Herbs: Tinctures are my favourite way to get wonderful plant constituents into my system. Herbs like horsetail, nettles, gotu kola (aka Fountain of Youth), oatstraw and alfalfa keep skin supple, nails strong, hair shiny and connective tissue building. Topically, Calendula, or marigold, which you might have in your garden, is healing and makes a great herbal-infused oil for daily moisturizing, especially on problematic skin.
Facial Steam: Steaming your skin with flowers and essential oils allows the toxins to release and the aromatic benefits of the flowers enter your pores and do their magic. Flowers like chamomile and calendula are soothing and anti-inflammatory, lavender and rose petals are calming and healing and rosemary and citrus oils are uplifting and invigorating. Steaming your skin weekly will help to remove bacteria, clear up skin conditions and leave it glowing, hydrate, help you relax and stimulate circulation.

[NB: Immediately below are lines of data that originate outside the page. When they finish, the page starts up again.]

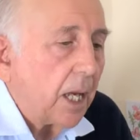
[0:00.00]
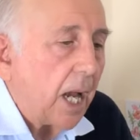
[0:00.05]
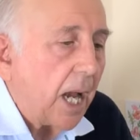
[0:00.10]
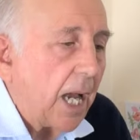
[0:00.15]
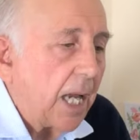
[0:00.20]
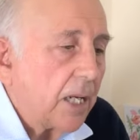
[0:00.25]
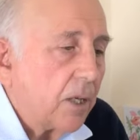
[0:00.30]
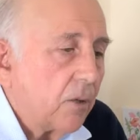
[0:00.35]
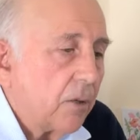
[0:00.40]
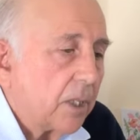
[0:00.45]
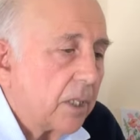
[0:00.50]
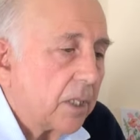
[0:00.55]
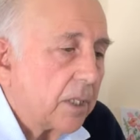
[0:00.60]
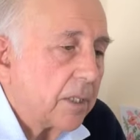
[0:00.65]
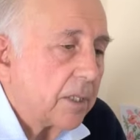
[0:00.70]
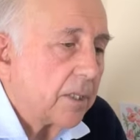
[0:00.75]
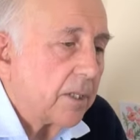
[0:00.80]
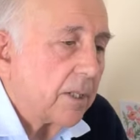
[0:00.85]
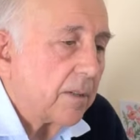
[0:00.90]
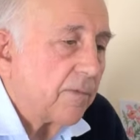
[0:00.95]
I look
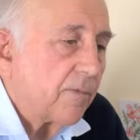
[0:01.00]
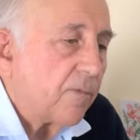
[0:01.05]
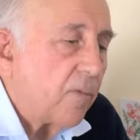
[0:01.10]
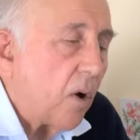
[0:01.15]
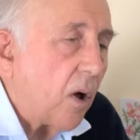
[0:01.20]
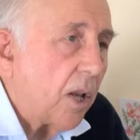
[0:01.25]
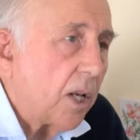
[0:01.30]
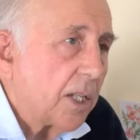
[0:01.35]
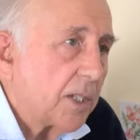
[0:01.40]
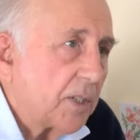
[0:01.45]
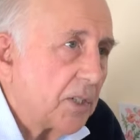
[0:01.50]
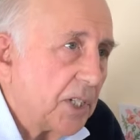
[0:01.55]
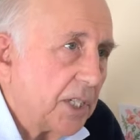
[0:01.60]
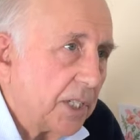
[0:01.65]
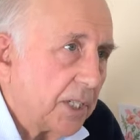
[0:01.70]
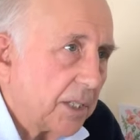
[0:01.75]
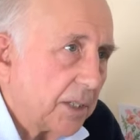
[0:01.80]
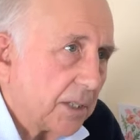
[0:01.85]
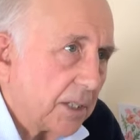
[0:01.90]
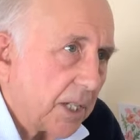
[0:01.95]
at
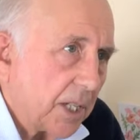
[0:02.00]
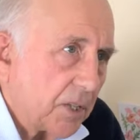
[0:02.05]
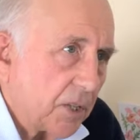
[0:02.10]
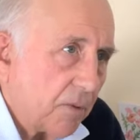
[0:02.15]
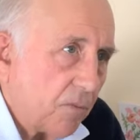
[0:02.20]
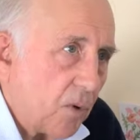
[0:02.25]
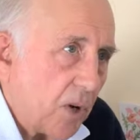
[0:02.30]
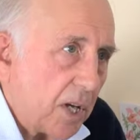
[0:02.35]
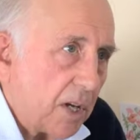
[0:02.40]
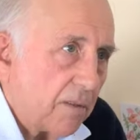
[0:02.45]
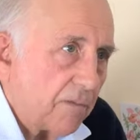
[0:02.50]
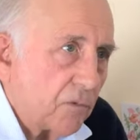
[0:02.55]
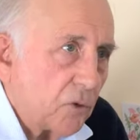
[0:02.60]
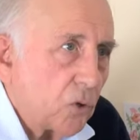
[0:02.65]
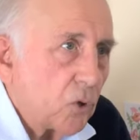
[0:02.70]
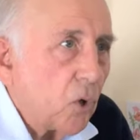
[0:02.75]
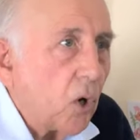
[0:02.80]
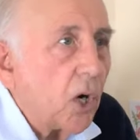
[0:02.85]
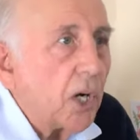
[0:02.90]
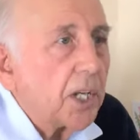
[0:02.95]
volunteering as a way of
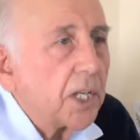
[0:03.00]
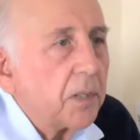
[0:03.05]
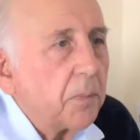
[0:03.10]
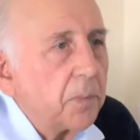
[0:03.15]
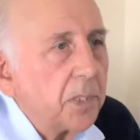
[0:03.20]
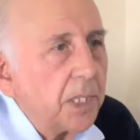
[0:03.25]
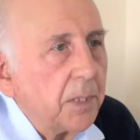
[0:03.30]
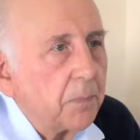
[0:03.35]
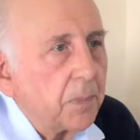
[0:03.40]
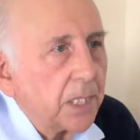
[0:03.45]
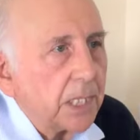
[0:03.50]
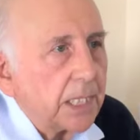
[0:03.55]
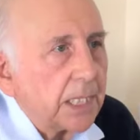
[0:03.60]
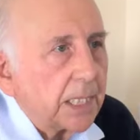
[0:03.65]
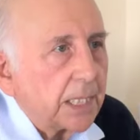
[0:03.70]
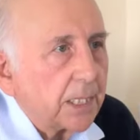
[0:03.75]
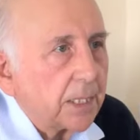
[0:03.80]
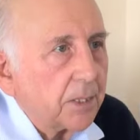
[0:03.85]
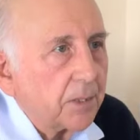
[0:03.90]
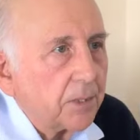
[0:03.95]
drawing people
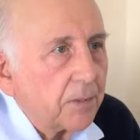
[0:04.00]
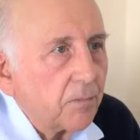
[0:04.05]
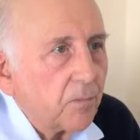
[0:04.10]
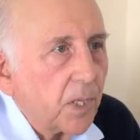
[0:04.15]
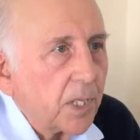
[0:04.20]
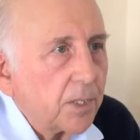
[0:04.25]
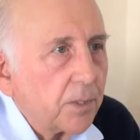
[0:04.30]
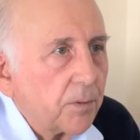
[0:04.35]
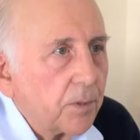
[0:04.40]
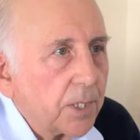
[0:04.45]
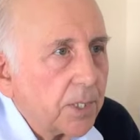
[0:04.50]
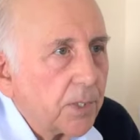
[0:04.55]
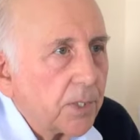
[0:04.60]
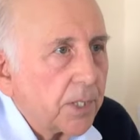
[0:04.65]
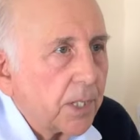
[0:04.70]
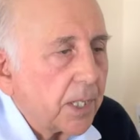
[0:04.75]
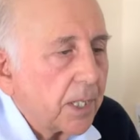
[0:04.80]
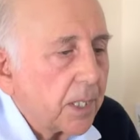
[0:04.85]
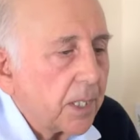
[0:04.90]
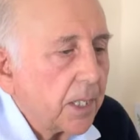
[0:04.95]
in, whether
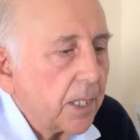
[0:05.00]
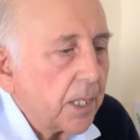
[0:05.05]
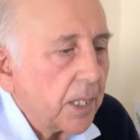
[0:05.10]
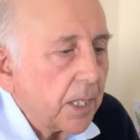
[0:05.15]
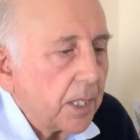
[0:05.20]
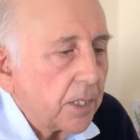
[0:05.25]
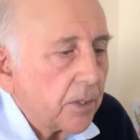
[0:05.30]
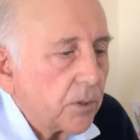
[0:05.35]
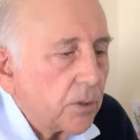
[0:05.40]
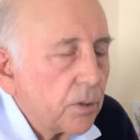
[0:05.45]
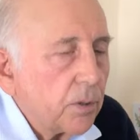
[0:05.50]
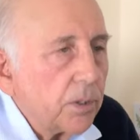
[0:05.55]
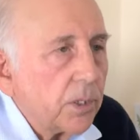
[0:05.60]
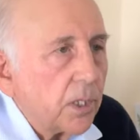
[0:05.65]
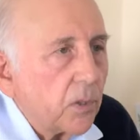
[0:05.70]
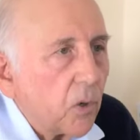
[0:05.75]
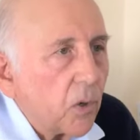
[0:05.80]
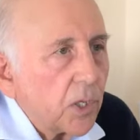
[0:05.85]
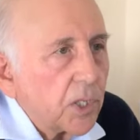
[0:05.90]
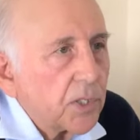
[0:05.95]
it's through
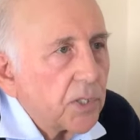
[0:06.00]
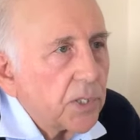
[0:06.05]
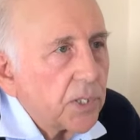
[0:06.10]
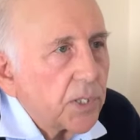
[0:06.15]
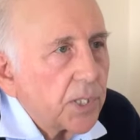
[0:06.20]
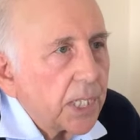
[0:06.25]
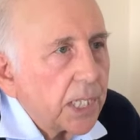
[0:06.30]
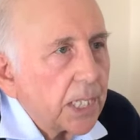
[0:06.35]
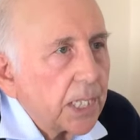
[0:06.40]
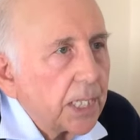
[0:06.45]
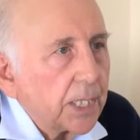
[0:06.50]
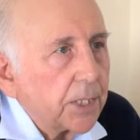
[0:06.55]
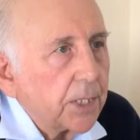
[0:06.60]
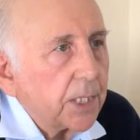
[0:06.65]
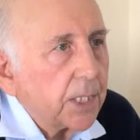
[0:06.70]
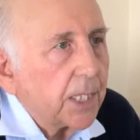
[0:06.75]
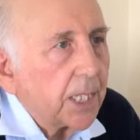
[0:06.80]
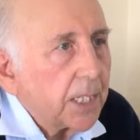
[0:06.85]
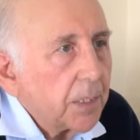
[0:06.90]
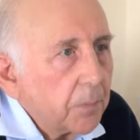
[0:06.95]
the Hort
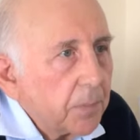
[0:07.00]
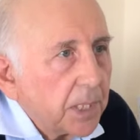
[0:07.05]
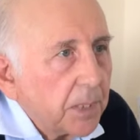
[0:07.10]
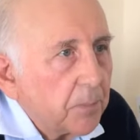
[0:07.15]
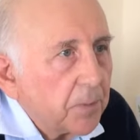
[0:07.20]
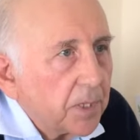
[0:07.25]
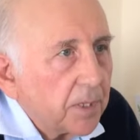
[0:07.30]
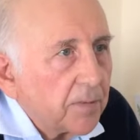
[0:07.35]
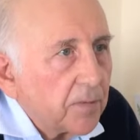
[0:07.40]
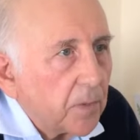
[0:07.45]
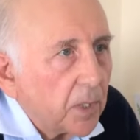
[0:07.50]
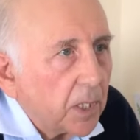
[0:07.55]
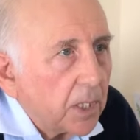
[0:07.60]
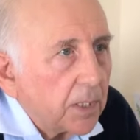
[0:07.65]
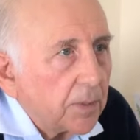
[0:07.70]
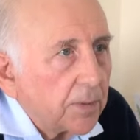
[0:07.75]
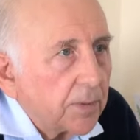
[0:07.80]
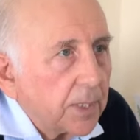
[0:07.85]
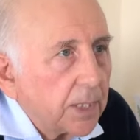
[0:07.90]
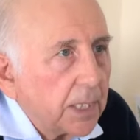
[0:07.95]
Society, getting people
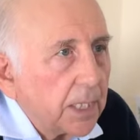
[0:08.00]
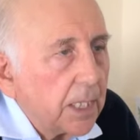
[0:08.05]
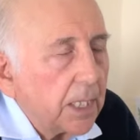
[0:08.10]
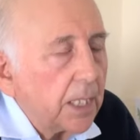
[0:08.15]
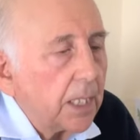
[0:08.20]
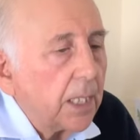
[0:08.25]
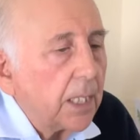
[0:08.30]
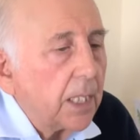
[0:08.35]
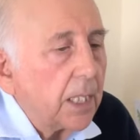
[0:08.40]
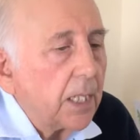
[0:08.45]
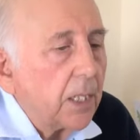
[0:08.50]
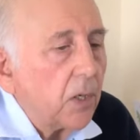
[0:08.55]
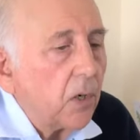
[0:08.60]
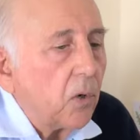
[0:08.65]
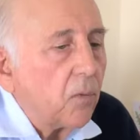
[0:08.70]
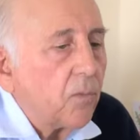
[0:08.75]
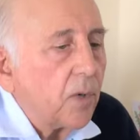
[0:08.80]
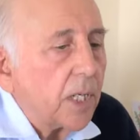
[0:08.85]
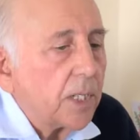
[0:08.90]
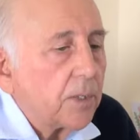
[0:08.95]
involved,
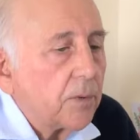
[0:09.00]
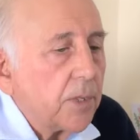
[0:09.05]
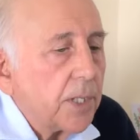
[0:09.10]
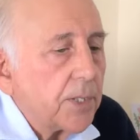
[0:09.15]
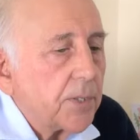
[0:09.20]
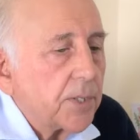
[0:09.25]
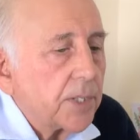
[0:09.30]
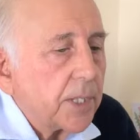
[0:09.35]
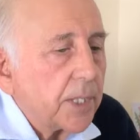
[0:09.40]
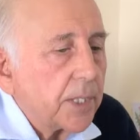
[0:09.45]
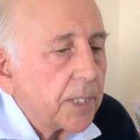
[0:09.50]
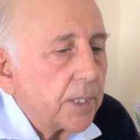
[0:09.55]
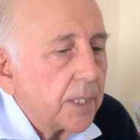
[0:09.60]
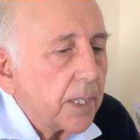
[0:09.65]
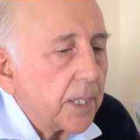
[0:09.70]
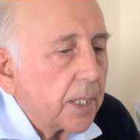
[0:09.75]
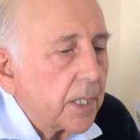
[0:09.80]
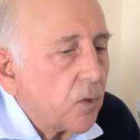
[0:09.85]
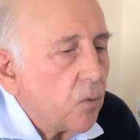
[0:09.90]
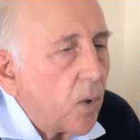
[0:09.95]
whether it's in
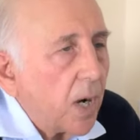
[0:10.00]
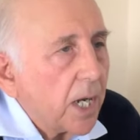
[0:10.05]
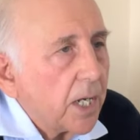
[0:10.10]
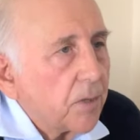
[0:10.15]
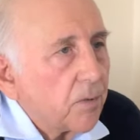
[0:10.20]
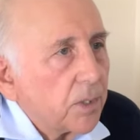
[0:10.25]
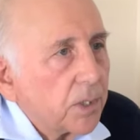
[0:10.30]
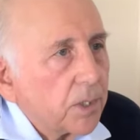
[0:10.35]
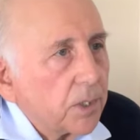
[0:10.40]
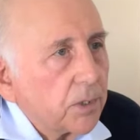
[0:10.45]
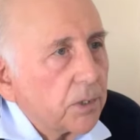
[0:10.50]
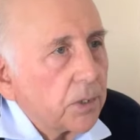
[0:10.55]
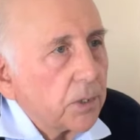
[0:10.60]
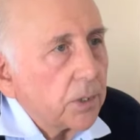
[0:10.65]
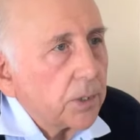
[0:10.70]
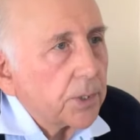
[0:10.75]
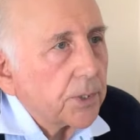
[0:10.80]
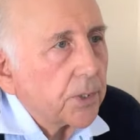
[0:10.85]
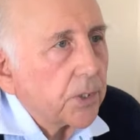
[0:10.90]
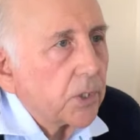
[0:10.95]
a choir at the
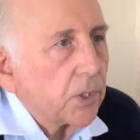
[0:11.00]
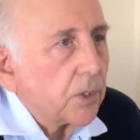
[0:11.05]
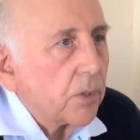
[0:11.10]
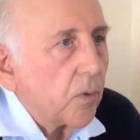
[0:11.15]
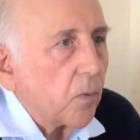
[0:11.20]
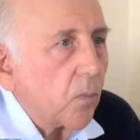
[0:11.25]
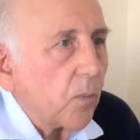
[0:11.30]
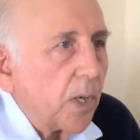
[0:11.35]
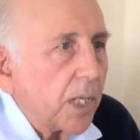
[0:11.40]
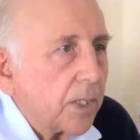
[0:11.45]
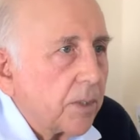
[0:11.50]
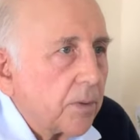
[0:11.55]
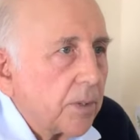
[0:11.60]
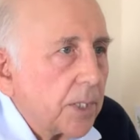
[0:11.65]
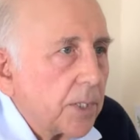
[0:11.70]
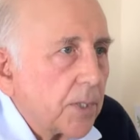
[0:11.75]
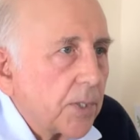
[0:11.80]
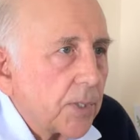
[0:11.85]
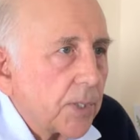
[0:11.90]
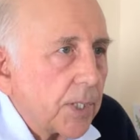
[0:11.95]
church, or whether
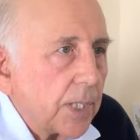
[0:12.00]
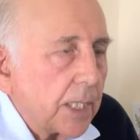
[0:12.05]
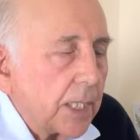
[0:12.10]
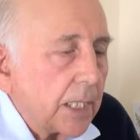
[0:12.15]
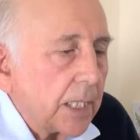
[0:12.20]
it's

Choose your flowers, boil water and prepare to relax your mind, body and spirit.
Boil water and add it to a heat safe bowl with about 1 cup of flower petals. Add 5 drops of essential oil to either soothe, relax or uplift. Place a large towel over your head and tent yourself over the bowl of steaming flowers. Don’t get too close or you may burn your skin. If you already have very sensitive skin or broken capillaries, avoid steams or do them with cooler water. Allow your skin to steam for about 5 minutes, then take a break, then repeat. Remember to breathe deeply to receive all the benefits of relaxation and aromatherapy. Repeat 3 times.
After steaming, this is a good time to exfoliate while dead skin cells can be easily sloughed off. Rinse skin with cool water to close pores and moisturize skin while it is still damp for better absorption. Apply a light layer of pure coconut oil or jojoba oil, which is closest to the skin’s natural sebum, or try other edible oils that you might have in your pantry.
As facial steams are a treatment, they should only be done once per week or twice per month. Avoid certain essential oils if pregnant, epileptic or nursing. Consult your healthcare practitioner prior to using any herbal remedy, if you have a medical condition.
Be sure to do a patch test before trying any remedy or treatment. Should you experience any irritations or negative effects of a food, internally or topically, discontinue use.